Vel Scott plants chocolate mint with granddaughter Kayla Scott-Craig, a fourth-generation family gardener. — Courtesy Vel Scott

Across the country, older Americans are reaching out to children and teens who need extra attention — and they are doing it through gardening. From the combination of willing and able adults, kids in need, and tough times grew intergenerational programs in Cleveland and Olympia, Wash., efforts that have yielded not only good produce but remarkable results in those who are willing to get their hands dirty.

See also: Gardening tips that save you money.

Gardeners, it turns out, are a group that has the time, and will, to help. According to a National Gardening Association (NGA) survey, two-thirds of all gardeners are 45 or older, but only one-third of them have children living at home.

At the same time, a lousy economy has only highlighted the need to learn how to grow food. The number of households raising their own food increased from 36 million in 2008 to 41 million in 2009, according to the NGA. About 1 million households raised their food in some kind of neighborhood plot in 2009, and 5 million non-gardening households said they would probably participate in a community garden if one started up nearby.

Vel's Purple Oasis

One day last summer, Vel Scott, 70, set up a table in her garden and chopped tomatoes, peppers, cilantro and green onions that had just been picked by members of the environmental club of John Hay High School. She added garlic and oil and set the bowl of salsa next to some corn chips.

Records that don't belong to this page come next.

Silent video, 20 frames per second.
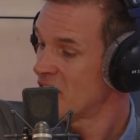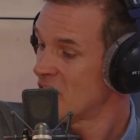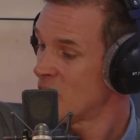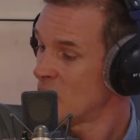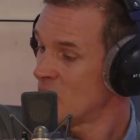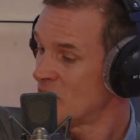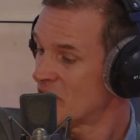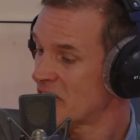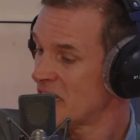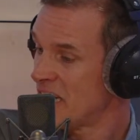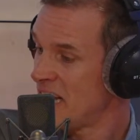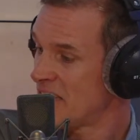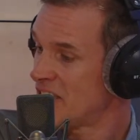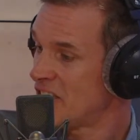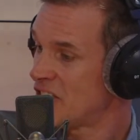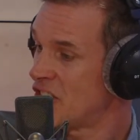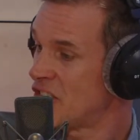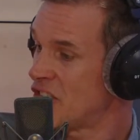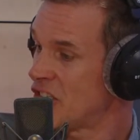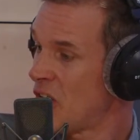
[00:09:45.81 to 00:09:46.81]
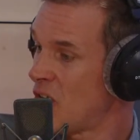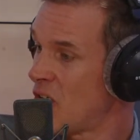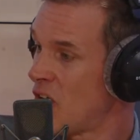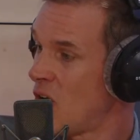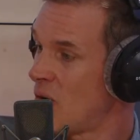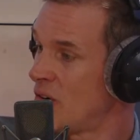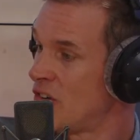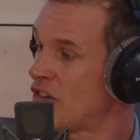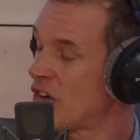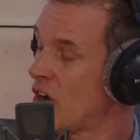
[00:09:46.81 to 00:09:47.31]
was connected to Jolo
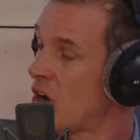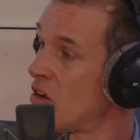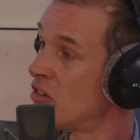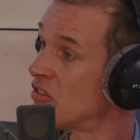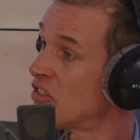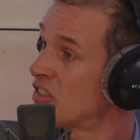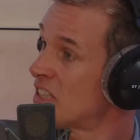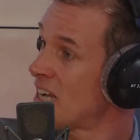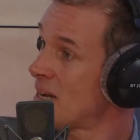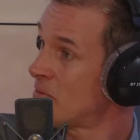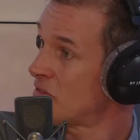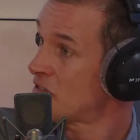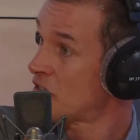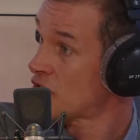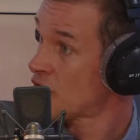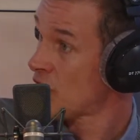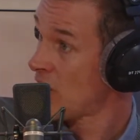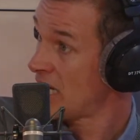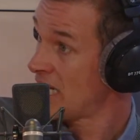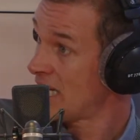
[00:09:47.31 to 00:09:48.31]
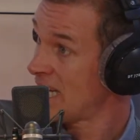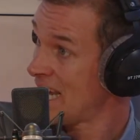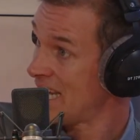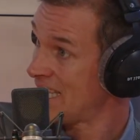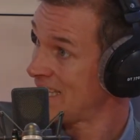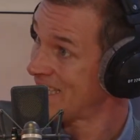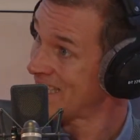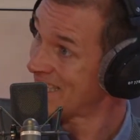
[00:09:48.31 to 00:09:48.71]
and Jolo's attempts to try to get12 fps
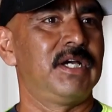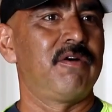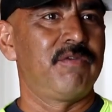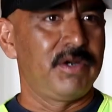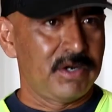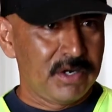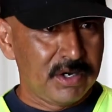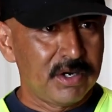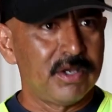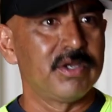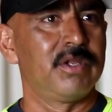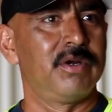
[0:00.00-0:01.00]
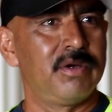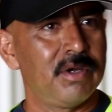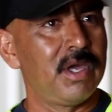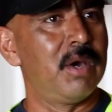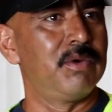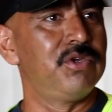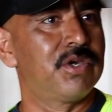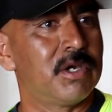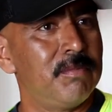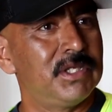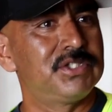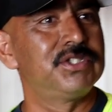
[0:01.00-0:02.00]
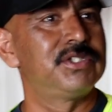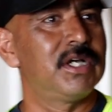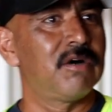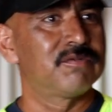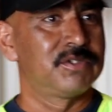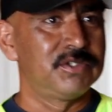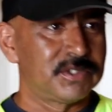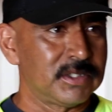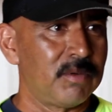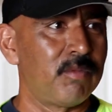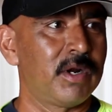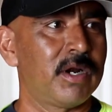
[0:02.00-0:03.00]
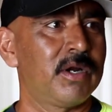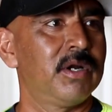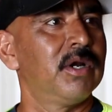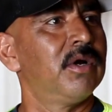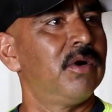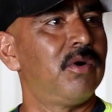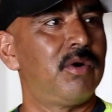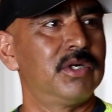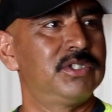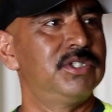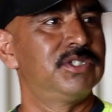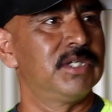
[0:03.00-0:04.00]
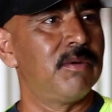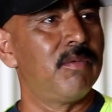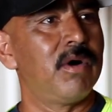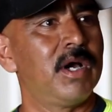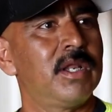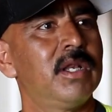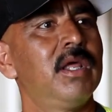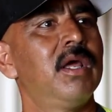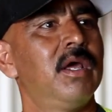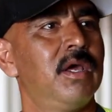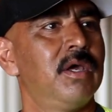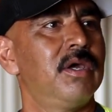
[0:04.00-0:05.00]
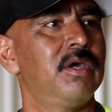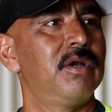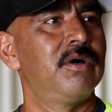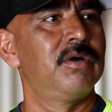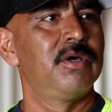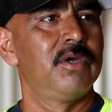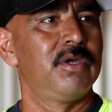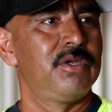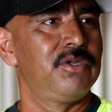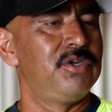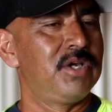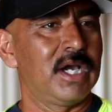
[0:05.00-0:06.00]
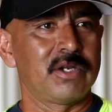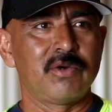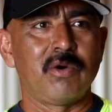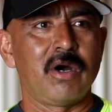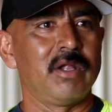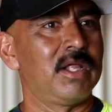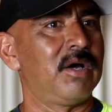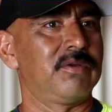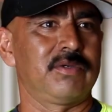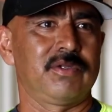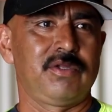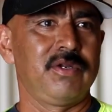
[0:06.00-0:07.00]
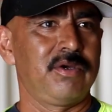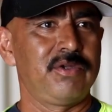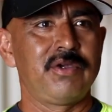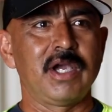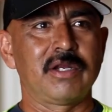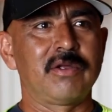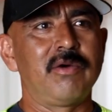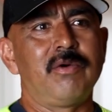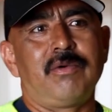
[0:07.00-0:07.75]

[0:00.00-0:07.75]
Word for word: myself here, you know, and when you commit yourself to somewhere or to someone, you know, you got to go all out. You know, you got to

The chips were the bait; the vegetables were the message. "Sometimes I will buy a tomato at the store and put it next to one they have just picked," she says. "I want them to see and taste the difference."

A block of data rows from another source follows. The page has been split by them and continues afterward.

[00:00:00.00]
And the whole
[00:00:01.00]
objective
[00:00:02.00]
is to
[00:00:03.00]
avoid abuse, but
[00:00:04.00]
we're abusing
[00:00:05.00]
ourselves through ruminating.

Here in this East Cleveland neighborhood, Vel's Purple Oasis spreads across 1.5 acres that Vel and her husband, Don, bought when they owned a nightclub across the street. Though the well-loved club closed in 1998, Vel still knows nearly everyone in the neighborhood. After she lost her husband to heart disease last year, she began to focus her energies on the Oasis.

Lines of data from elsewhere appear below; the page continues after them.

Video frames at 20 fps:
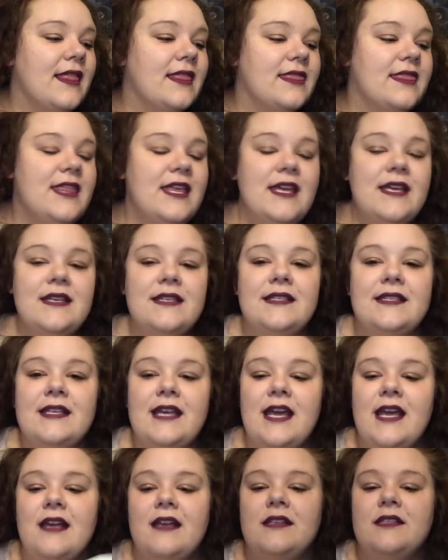This
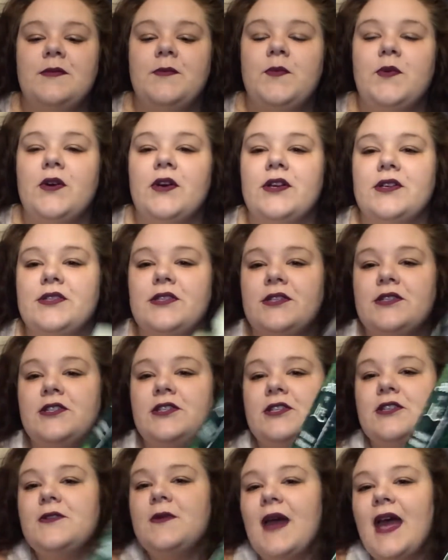is books
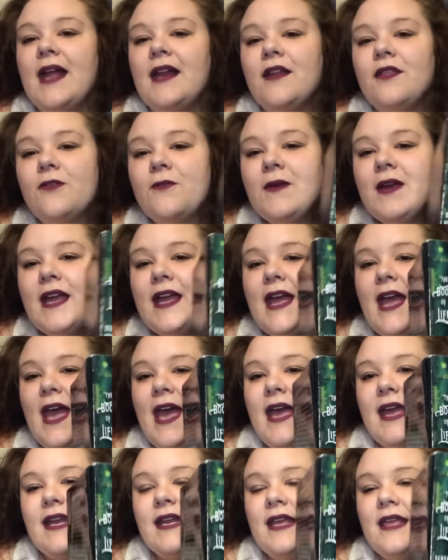two and three
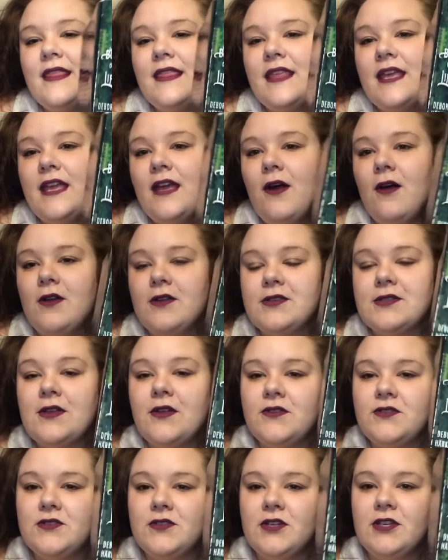in the All
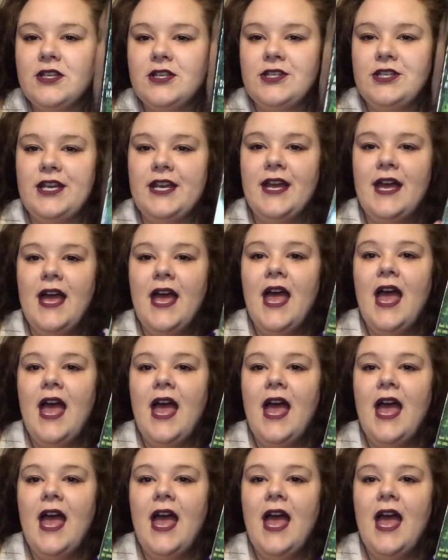Souls trilogy.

Vel grew up near the Oasis in the 1950s, back when people shopped at small businesses owned by locals. When she started the garden in 2008, Vel knew only a little about growing food. But the nightclub had taught her how to grow a business, and years of cooking for Don had taught her a lot about how to make soul food tasty without loading it up with salt and fat. She was driven to share what she knew. The need was clearly there. Nearby residents are mostly poor and African American. It's more than a mile from the Oasis to the nearest grocery store that has a good produce section, and a lot of Vel's neighbors don't have cars.

"Whole Foods isn't part of the culture of my neighborhood," she says. "The reason people here don't eat healthy is because they don't know any better. If you don't know about healthy food, you're not going to be comfortable eating it."